UOW celebrates personalised approach to student admissions
Prospective university students from across New South Wales and the ACT will this week take advantage of long-standing and successful early admissions schemes to secure their place in higher education.
University applications for 2018 admissions through the Universities Admissions Centre (UAC) opened this week (Wednesday 2 August).
Students currently in Year 12 and completing the HSC can take advantage of UOW’s Early Admissions program and earn a place in a UOW degree based on more than their ATAR.
In line with changes recommended by the Higher Education Standards Panel (HESP), UOW is presenting clear and simple information to prospective students about admissions pathways and processes, including ATARs.
The University has been putting the student at the centre of the admissions process for almost two decades and has pioneered a successful Early Admissions program that is enabling thousands of students to benefit from higher education.
Approximately 40 per cent of UOW’s annual domestic undergraduate enrolments first receive an offer on a non-ATAR basis, indicating that students value a more personalised admissions process based on individual merit.
International Bachelor of Science student Olivia Panozzo said being accepted to UOW was a confidence boost heading into her HSC, and though she still worried about grades, hoped the things she did outside of the classroom would also help her get into an International Bachelor of Science.
“I think the reason I got in is because I had all this extracurricular stuff behind me," Olivia said. "I showed the interviewer that I was really interested in the course and that I really wanted to do it.
“I did lots of volunteering at school, I did debating, I was school captain and came to the HSC study days at UOW. I was also part of UOW’s Elevate program in Year 11 – so all those bits and pieces really do help.
“The benefit of the interview is that you’re able to show yourself as a whole person rather than just an academic number, or a result on a page.”
Deputy Vice-Chancellor (Academic) Professor Joe Chicharo said the University’s personalised admissions process continues to deliver outstanding achievements in student completion and graduate outcomes, particularly in graduate employability.
UOW’s completion rate is well above the national average (over nine years 2006-2014) is at 80.9 per cent, well above the national average of 73.5 per cent and higher than the OECD average of 70 per cent.

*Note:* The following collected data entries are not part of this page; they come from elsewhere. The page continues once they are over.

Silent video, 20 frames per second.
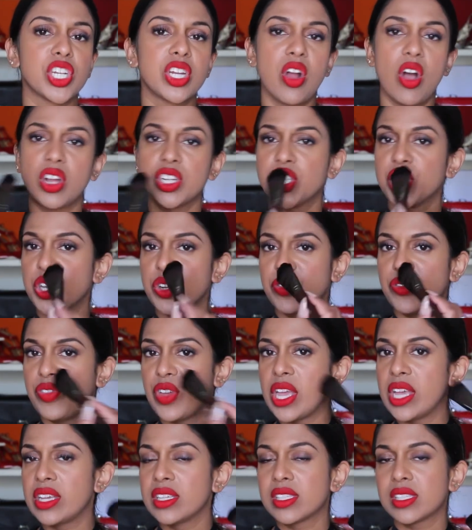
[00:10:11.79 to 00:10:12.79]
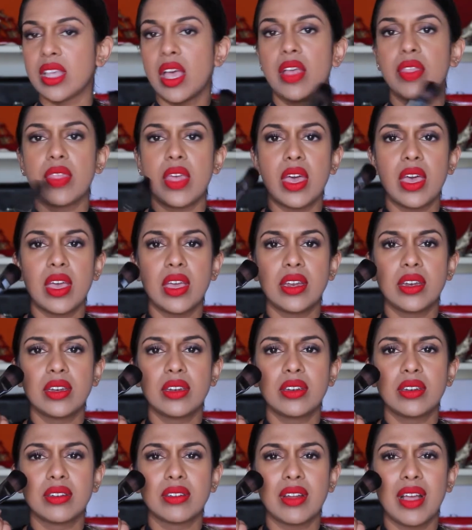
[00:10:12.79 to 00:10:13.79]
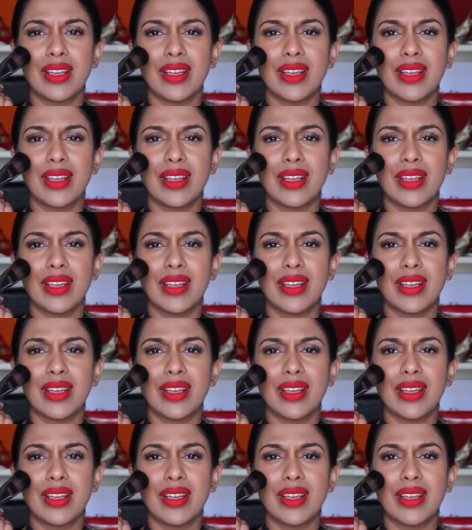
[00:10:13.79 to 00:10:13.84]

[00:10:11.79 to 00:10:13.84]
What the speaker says: it onto your face and then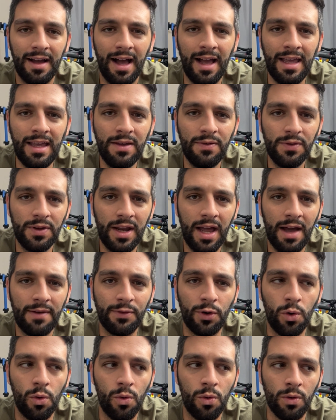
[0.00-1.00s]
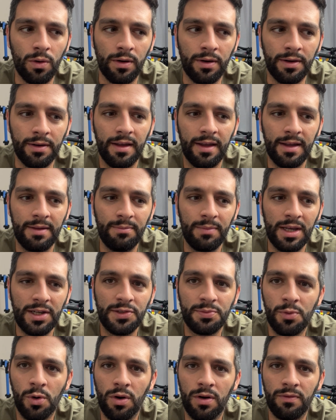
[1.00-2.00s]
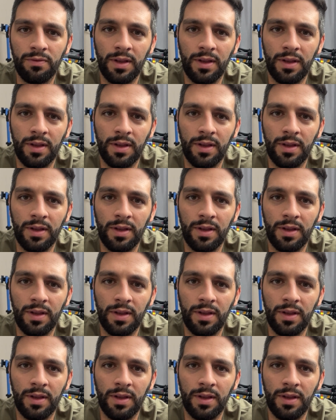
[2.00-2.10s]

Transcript: I even have a horn. It makes more ofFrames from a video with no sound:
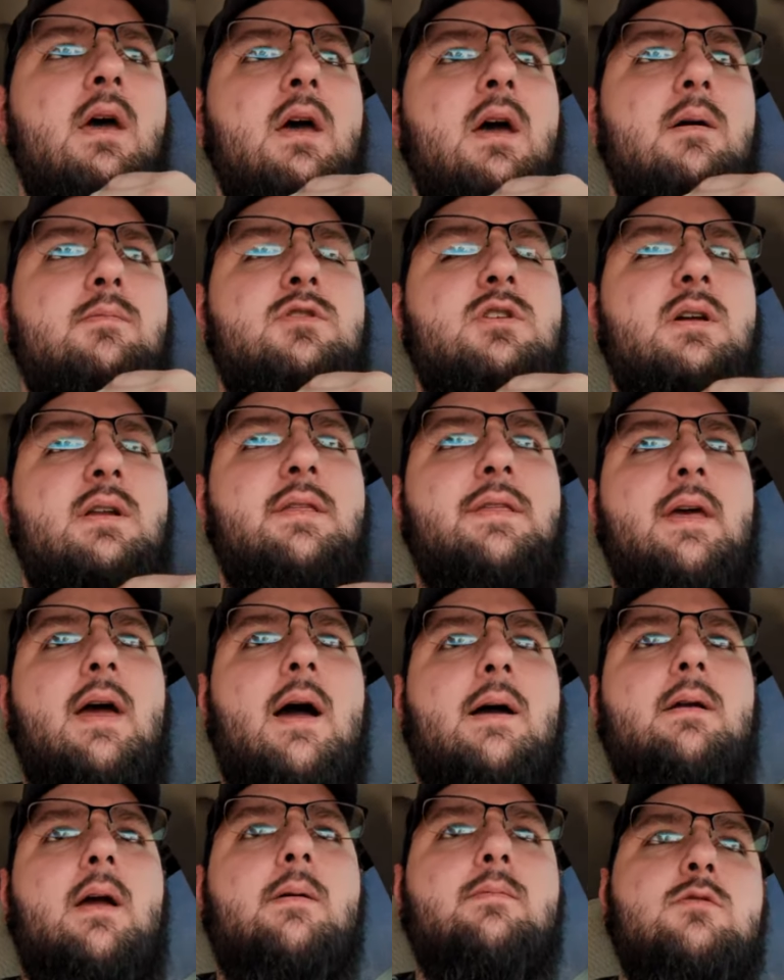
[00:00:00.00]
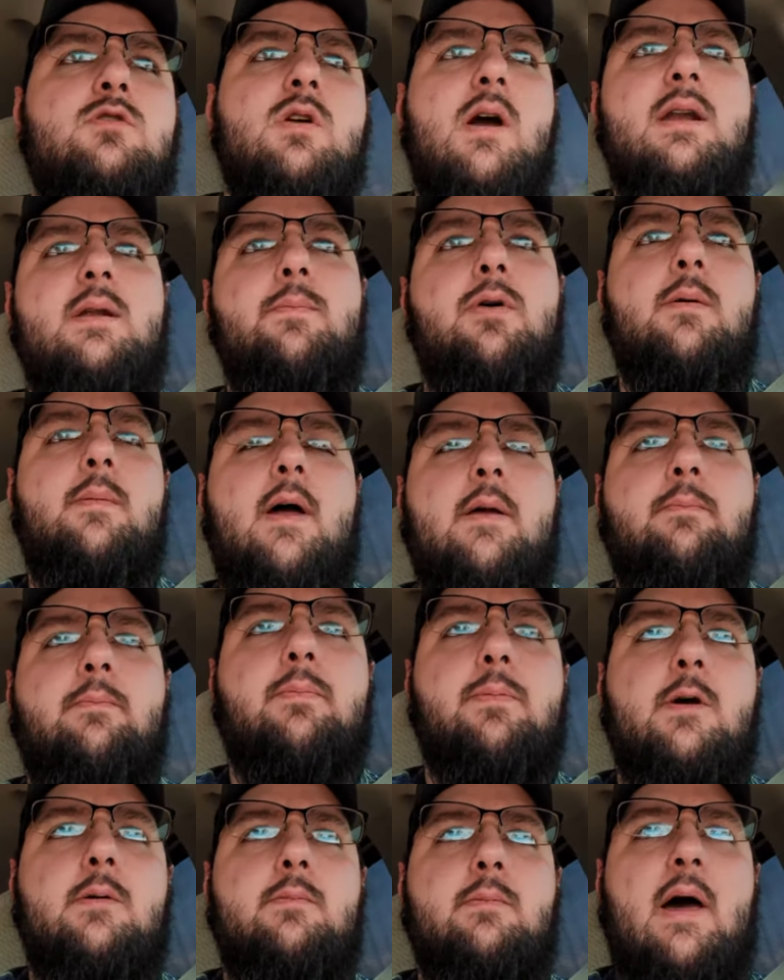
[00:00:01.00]
I'm trying to think. I, am trying to put my
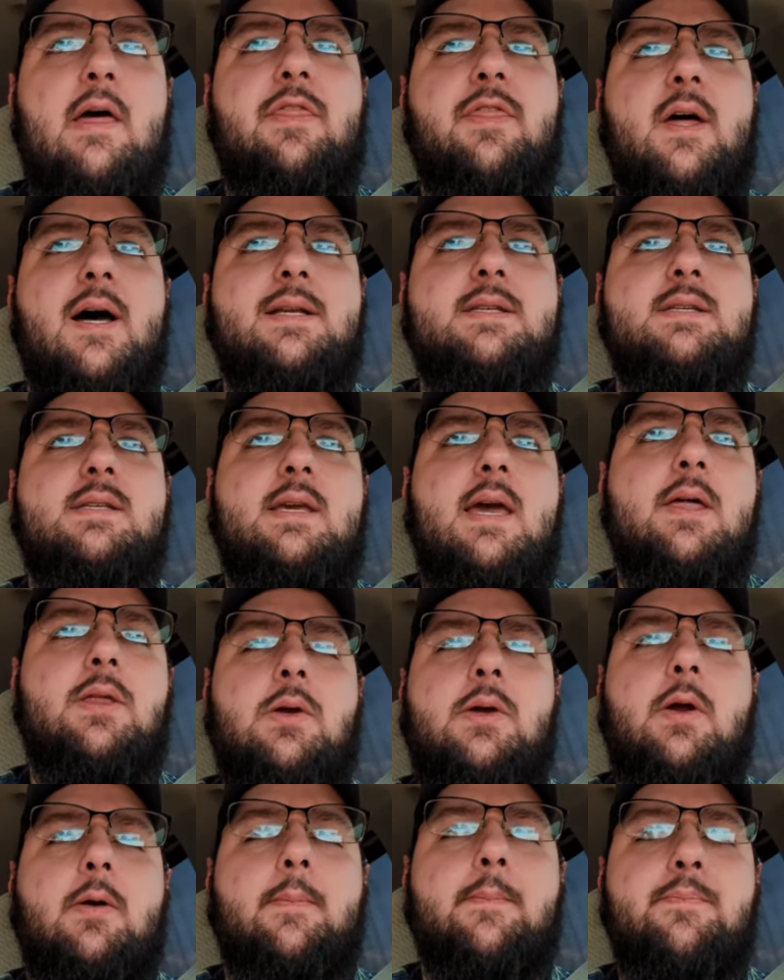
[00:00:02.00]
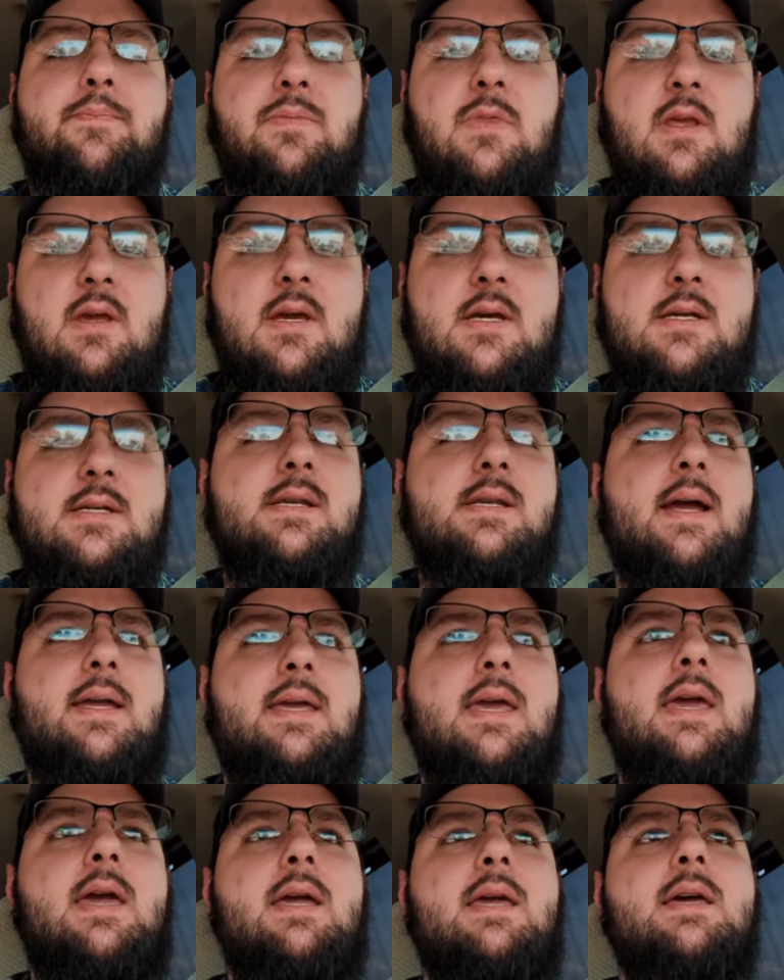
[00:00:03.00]
put my thoughts together here because I
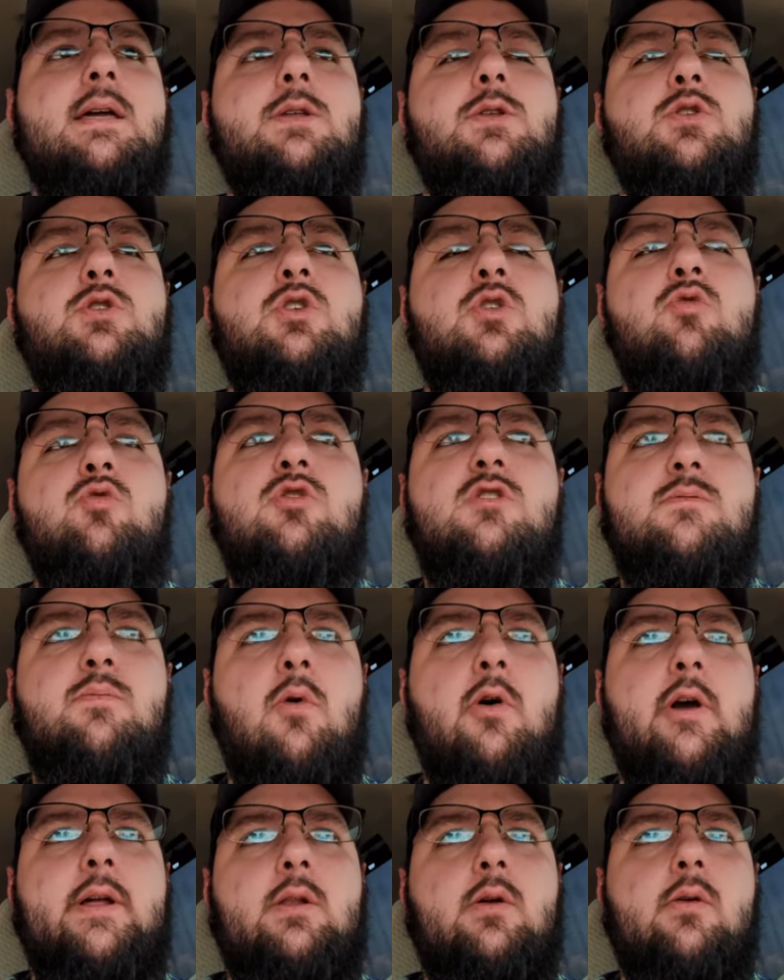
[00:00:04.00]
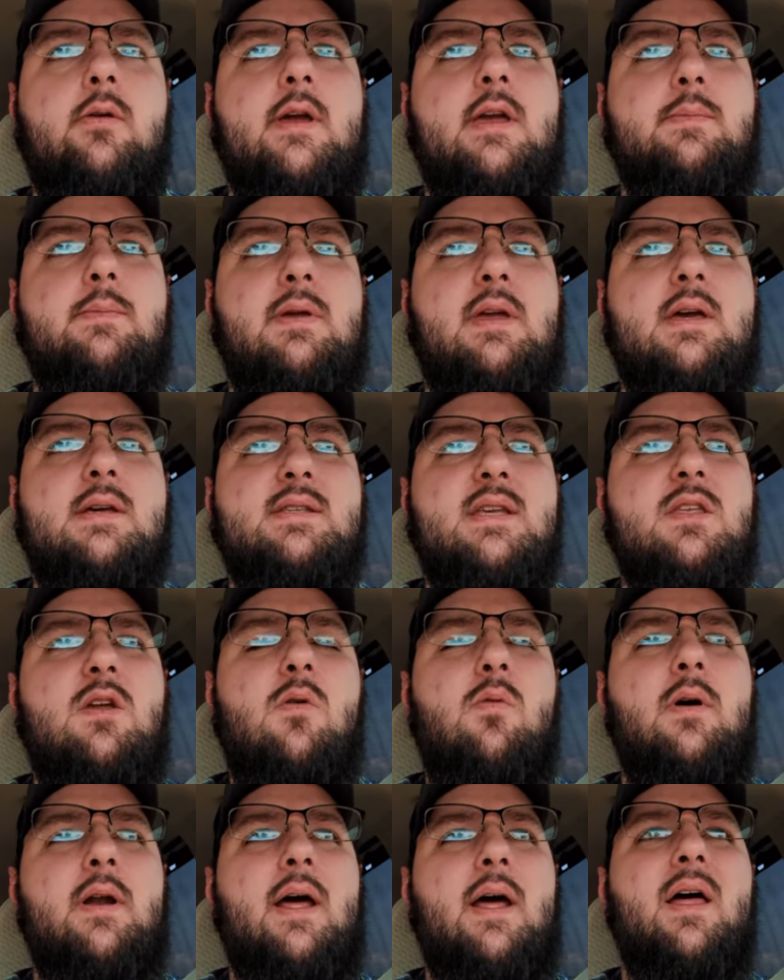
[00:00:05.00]
can't get too spoilery because I
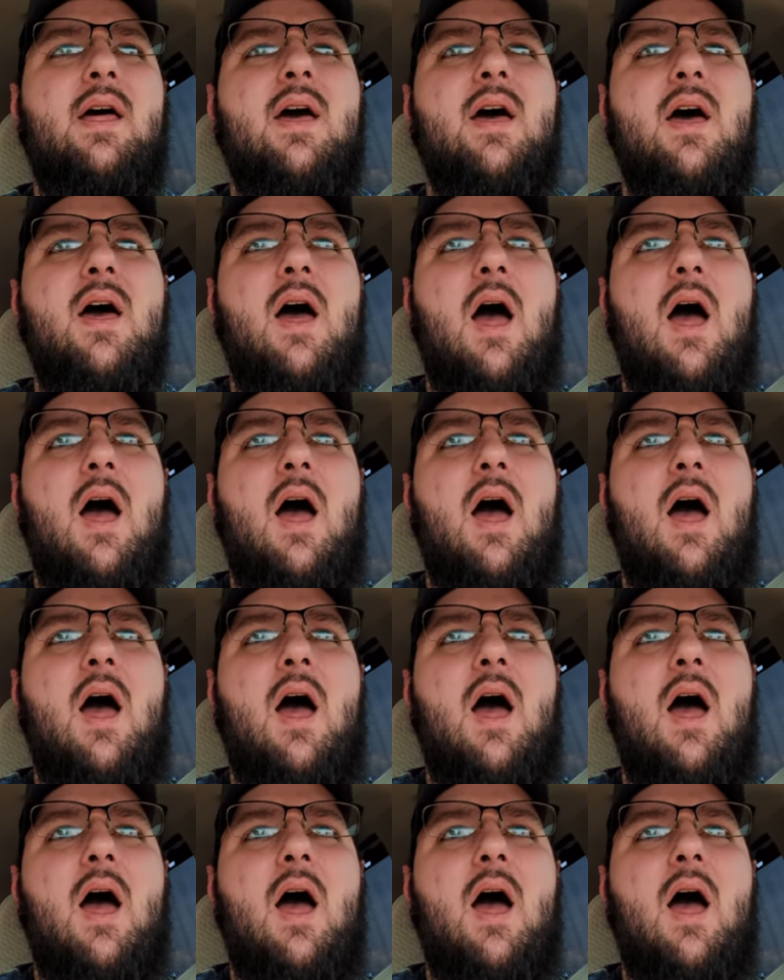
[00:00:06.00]
don't want to.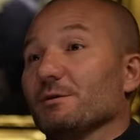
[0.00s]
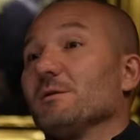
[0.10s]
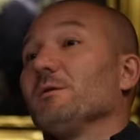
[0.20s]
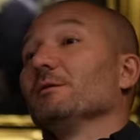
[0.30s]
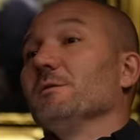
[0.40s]
Right
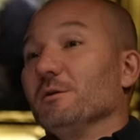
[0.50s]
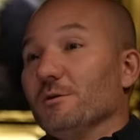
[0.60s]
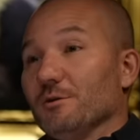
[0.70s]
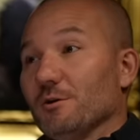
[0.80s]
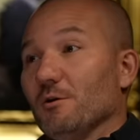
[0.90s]
then
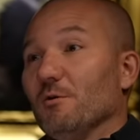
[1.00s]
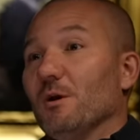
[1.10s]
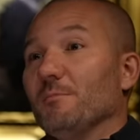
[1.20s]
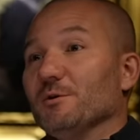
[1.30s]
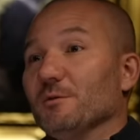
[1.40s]
you show yep.
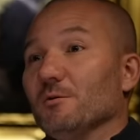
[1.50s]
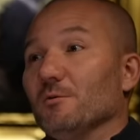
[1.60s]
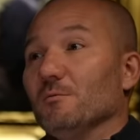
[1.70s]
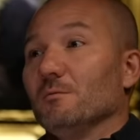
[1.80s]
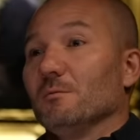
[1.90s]
up
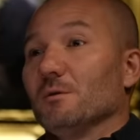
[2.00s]
to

“We attribute this success to the approach we take in ensuring students are enrolled into the course best suited to them and UOW’s track record of prominence in national and international rankings for the quality of its teaching, student experience and outcomes.
“We welcome the recommendations for the way admissions pathways and process are presented and support any initiatives that will help students make more informed choices, leading to improved retention and completion rates.”
The Quality Indicators for Learning and Teaching (QILT) results, based on feedback from students themselves, demonstrates that students are more satisfied with their overall studies and student experience than most other university students in the country:
- UOW is first in NSW/ACT for overall satisfaction, teaching quality, learner engagement, learning resources, and skills scale
- UOW has the highest rank in Australian universities in three study areas and highest rank in NSW/ACT universities in nine study areas
Students are supported throughout university to maximise their prospects for success through initiatives such as the provision of Student Support Advisers, and UOW Wellbeing, which helps students maintain a happy, healthy life balance with workshops and services.
UOW’s annual Open Day, where prospective students can visit campus for information sessions, tours and to get a feel for student life on Saturday 19 August.